When they walked up to the hurricane deck, Marsh was glad to see the sun. He checked the gun again. The texas loomed above them, its cabin doors closed and waiting. “He still in the captain’s cabin?” Marsh asked. Joshua nodded. They climbed the short flight of steps to the texas deck, and moved toward it.
In the shadows of the texas porch, Sour Billy Tipton was waiting.

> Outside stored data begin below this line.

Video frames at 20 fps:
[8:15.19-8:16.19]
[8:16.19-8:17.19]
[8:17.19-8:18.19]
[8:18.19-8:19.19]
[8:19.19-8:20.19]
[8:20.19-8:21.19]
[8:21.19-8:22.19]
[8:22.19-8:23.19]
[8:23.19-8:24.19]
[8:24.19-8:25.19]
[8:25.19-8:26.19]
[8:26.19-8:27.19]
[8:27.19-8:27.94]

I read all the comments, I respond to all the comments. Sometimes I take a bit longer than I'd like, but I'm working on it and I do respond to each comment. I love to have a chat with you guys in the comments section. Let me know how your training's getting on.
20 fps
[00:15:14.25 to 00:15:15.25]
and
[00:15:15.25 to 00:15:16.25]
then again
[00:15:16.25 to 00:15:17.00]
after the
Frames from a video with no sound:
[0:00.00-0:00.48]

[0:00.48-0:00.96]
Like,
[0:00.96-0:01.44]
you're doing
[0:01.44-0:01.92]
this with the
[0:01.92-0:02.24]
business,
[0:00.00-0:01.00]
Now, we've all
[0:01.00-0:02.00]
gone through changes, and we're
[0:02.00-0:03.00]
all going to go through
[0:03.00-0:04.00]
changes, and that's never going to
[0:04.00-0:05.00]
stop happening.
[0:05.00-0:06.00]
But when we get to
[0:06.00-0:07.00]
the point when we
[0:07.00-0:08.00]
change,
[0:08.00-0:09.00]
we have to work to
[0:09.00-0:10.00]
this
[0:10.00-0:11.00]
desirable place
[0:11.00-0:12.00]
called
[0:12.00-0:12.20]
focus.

But for the eyes, Abner Marsh might never have recognized him. Sour Billy was as ruined as the boat. He had always been skinny. Now he was an animated skeleton, sharp bones thrusting against sickly yellow flesh. His skin had the look of a man’s who has been bedridden for years. His face was a damned skull, a yellowish pockmarked skull. Nearly all his hair had fallen out, and the top of his head was covered with scabs and raw red blotches. He was dressed in black rags, and his fingernails had grown four inches long. Only his eyes were the same: ice-colored and somehow feverish eyes, staring, trying to scare, trying to be little vampire eyes, just like Julian’s. Sour Billy had known they were coming. He must have heard them. When they turned the corner he was there, his knife in his hand, his deadly practiced hand. He said, “Well—”
Abner Marsh snapped up the shotgun and fired both barrels, point-blank, at his chest. Marsh didn’t much care to hear that second, “Well.” Not this time.